Yeah, however just to be clear – squaring isn’t the hindrance for performance, it is a micro optimization to square it beforehand so you don’t have to do it on every single iteration. Squaring would take an extremely minute amount of time compared to more expensive operations like division and square roots and such, so in my opinion it is worthwhile to do it beforehand to avoid a few redundant calculations.

For the first part, yes.

The second part, we square the max detection radius so we don’t have to do the square root portion of the magnitude formula, as, again, finding the square root is relatively expensive compared to other operations.

The slower calculations aren’t done at the beginning, however they are minimized to do as few as possible (ie only on the ones that are within our target radius). Just for clarity, the slower calculations are the .Unit calculations that are done within our FOV check.


I probably should have listed the optimizations were made/things that were taken into consideration, from biggest to smallest:

1- The biggest optimization is the magnitude optimization where we leave out the square root portion of the magnitude formula and instead square the “compare” distance, squaring is inexpensive. We use this to narrow down the possible parts that are within the field of view to ensure the query is as small as possible.
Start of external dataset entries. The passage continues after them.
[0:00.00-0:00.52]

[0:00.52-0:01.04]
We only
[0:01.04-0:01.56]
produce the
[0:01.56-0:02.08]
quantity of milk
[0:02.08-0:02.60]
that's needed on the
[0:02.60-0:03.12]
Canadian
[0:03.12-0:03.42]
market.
The field of view test is relatively expensive because it requires finding the unit vector of part.Position - target.Position (and possibly part.CFrame.LookVector if it isn’t calculated beforehand like .Magnitude is, however take this with a grain of salt as I’m not 100% sure on the specifics of this). Finding this is expensive because we divide the vector’s magnitude by its own length (magnitude). Again, finding the length/magnitude of a vector requires finding the square root. Both division and square root are relatively expensive, so we want to narrow our query as inexpensively as we can to be as small as possible to avoid doing redundant expensive calculations.
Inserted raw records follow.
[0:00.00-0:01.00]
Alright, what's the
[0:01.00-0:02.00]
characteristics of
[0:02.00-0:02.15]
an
2- Using table.create pre-allocates memory/pre-populates the table with nil so inserting to the table is faster so the table doesn’t have to change in size dynamically, which takes time.

3- Using table.clear clears the table while keeping the memory of the table allocated so we don’t have to re-create the table. Re-creating the table means re-allocating memory which again does take time.

4- Pre-calculating the length of the table also takes time, albeit for the most part a linear amount of time as long as the table isn’t super long. However, as far as I know, the length of the table is not cached in Luau so doing it every time can take a small amount of time, so if we can pre-calculate the length that may be beneficial.


PS. For full transparency, I just wanted to add that while benchmarking, I did remove setting of part colour since writing to properties does take time, it shaved off around 0.04 seconds per 1000 queries.